A recent spam scam is offering an online system to find prostitutes, warn security researchers.

The spam mail does not contain any malware and the Web site it links to does not either have a malicious code. Despite that users could land up in major trouble by following the link in such types of e-mails, says Graham Cluley, senior technology consultant at Sophos.

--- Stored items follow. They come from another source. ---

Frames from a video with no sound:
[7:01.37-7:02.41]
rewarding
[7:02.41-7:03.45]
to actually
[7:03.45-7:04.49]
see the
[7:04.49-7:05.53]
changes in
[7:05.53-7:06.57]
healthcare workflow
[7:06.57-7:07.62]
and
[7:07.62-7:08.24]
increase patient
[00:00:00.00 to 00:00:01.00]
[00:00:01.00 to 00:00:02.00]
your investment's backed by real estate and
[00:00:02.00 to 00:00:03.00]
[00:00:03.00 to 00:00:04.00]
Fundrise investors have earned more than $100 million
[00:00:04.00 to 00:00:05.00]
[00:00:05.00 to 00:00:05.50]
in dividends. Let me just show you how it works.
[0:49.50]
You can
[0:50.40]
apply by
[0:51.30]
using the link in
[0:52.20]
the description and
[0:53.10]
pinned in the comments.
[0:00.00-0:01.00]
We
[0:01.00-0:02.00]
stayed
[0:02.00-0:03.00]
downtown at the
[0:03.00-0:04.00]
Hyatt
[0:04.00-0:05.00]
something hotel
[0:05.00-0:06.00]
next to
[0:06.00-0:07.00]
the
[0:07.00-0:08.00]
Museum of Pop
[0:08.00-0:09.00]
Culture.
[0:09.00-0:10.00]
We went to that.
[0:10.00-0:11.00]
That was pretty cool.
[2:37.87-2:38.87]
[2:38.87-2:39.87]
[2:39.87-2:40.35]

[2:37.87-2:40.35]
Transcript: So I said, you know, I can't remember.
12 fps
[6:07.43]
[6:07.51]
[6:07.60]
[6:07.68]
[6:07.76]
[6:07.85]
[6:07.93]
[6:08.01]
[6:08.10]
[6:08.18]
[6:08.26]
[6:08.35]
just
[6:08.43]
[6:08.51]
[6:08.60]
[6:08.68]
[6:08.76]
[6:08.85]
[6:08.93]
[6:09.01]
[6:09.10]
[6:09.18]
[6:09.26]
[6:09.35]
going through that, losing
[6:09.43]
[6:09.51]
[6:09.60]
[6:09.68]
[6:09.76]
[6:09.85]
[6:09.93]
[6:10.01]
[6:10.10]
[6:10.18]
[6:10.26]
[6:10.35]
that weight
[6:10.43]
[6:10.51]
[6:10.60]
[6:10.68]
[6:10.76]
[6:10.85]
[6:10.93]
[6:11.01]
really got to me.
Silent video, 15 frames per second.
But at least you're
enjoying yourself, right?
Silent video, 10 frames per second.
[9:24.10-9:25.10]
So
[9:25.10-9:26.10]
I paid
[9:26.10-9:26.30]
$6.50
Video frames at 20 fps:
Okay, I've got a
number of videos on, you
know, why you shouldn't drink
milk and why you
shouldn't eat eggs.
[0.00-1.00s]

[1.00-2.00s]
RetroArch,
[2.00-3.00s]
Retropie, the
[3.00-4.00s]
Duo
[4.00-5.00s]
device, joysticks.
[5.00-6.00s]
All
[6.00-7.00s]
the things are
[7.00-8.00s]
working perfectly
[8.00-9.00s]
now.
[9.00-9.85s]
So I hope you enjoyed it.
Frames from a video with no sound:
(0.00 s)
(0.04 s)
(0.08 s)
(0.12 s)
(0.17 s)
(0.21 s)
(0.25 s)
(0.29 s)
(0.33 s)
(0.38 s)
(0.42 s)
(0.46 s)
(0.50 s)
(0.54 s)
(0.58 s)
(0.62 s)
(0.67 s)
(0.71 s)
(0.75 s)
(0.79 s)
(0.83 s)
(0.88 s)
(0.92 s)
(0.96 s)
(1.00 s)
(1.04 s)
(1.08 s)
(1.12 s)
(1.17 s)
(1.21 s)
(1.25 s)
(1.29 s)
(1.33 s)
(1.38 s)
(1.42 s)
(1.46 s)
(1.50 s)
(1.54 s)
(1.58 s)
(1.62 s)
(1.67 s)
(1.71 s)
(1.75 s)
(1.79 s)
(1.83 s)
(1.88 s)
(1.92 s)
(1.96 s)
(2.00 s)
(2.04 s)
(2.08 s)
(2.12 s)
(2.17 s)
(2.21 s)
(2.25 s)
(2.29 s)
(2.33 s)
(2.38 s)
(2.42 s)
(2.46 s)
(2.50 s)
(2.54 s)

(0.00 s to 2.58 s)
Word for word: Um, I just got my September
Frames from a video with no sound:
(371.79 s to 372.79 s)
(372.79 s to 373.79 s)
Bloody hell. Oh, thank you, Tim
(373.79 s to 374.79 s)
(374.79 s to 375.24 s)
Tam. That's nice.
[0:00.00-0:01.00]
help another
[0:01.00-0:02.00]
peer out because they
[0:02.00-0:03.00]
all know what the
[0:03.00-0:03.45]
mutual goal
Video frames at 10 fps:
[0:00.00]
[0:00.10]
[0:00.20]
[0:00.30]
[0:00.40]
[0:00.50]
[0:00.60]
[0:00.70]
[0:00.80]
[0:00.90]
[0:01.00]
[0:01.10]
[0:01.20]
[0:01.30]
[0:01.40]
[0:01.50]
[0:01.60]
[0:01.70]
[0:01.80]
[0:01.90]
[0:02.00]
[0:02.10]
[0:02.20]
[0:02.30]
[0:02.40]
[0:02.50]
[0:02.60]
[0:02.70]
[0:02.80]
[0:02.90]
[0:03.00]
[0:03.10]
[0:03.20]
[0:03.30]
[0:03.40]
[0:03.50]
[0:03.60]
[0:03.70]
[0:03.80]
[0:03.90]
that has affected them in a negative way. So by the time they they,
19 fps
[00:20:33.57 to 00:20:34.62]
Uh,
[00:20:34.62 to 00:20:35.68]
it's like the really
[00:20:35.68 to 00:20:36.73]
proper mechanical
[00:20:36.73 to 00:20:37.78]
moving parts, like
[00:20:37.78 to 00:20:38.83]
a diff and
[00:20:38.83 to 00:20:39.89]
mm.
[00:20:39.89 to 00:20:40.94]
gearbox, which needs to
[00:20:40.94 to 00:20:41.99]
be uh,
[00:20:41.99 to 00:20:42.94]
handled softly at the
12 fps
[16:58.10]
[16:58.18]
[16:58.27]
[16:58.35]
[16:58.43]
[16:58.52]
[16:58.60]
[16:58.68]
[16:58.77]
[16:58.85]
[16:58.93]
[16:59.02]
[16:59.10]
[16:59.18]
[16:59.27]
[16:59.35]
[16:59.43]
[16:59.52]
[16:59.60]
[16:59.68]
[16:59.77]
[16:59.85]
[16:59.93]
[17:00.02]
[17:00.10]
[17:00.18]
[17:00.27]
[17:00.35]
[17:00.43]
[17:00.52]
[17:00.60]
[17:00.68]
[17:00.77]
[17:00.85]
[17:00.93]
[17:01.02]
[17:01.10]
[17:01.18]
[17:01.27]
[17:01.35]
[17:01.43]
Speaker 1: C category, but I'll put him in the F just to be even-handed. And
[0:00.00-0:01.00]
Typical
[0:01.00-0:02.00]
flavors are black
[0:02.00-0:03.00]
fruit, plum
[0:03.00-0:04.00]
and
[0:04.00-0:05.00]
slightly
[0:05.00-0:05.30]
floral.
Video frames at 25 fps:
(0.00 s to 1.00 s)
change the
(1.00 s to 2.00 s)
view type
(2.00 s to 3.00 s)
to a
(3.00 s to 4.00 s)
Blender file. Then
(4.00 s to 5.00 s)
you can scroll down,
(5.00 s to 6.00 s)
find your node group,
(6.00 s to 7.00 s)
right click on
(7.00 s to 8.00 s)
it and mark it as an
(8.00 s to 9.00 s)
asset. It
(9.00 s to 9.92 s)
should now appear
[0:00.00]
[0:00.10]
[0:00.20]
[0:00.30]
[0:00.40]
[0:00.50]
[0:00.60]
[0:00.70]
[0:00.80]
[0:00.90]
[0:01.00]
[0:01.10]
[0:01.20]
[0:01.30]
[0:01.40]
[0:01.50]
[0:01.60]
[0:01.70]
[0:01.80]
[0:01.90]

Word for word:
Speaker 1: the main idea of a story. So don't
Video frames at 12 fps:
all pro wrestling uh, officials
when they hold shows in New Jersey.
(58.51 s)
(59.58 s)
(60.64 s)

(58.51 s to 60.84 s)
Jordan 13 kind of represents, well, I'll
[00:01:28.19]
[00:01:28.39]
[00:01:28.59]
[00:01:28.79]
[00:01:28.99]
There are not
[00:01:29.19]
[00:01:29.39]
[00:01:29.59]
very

The risk is that users acting dumbly and clicking on such types of links could be playing with real danger. Although the site apparently is non-malicious but there are chances it had hosted malware in the past. People should realize that responding to spam mails only emboldens spammers to send further spam - something that all e-mailers dislike, said Cluley. InformationWeek published Cluley's reasoning as news on May 8, 2007.

The spam mail shows a subject line as "finding a girl in your town", and contains a graphic that has a Web link. As per many sentences of the random text message, recipients need to type the URL on the Web browser. According to an advisory, researchers at Sophos noted that spammers frequently use both features to evade not very sophisticated anti-spam programs.

Cluley thinks the e-mail demonstrates pimps too as familiar with the Internet as any other user. There have been a lot of pornographic spam e-mails previously but selling goods made of 'flesh and blood' has been rare, according to Cluley. Crn Australia published this in news on May 9, 2007.

Sophos, in March 2007, warned of some kind of spam e-mails that purported to make free pornography available to recipients. The e-mails contained phrases like 'hot photos from my birthday'. They also included a URL, which directed the user to a malicious site hosting a Trojan program called Pushu-A. The Trojan was designed to steal users' personal information from their infected PCs.

Sophos said the Web site encouraged visitors to download what they thought would be hardcore adult images in an archive folder. But in the ongoing investigations, experts at SophosLabs found photographs, which neither related to the spam e-mails not to the malware in the site.